__Task to complete__
All records are to be restated word for word, with pictures excluded.

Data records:

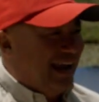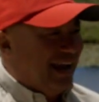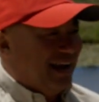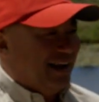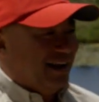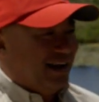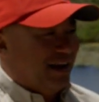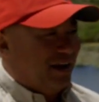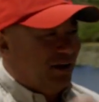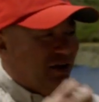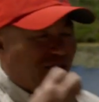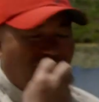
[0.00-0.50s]

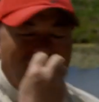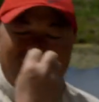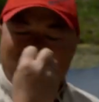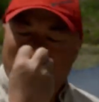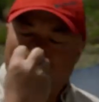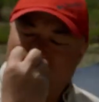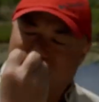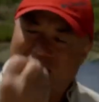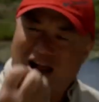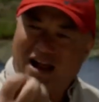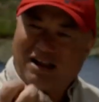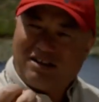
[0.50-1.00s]
and I'd use a
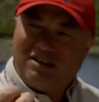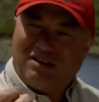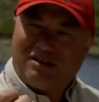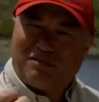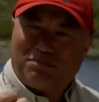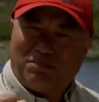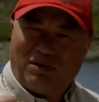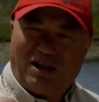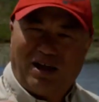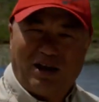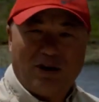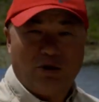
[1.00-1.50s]
practice
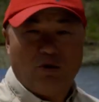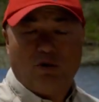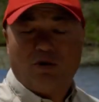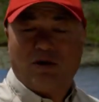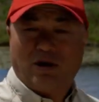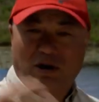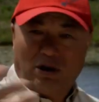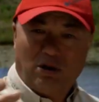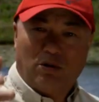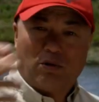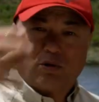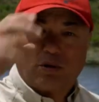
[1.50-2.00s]
plug or
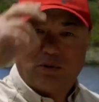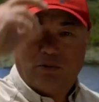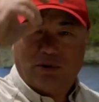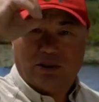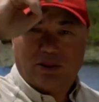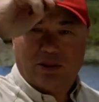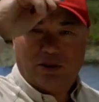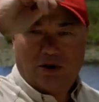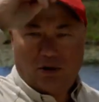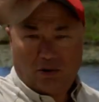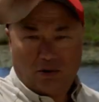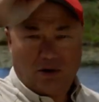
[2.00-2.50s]
a lure
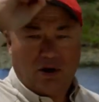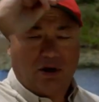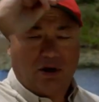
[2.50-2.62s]
with no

__Solution to this task__
[0.00-0.50s]

[0.50-1.00s]
and I'd use a
[1.00-1.50s]
practice
[1.50-2.00s]
plug or
[2.00-2.50s]
a lure
[2.50-2.62s]
with no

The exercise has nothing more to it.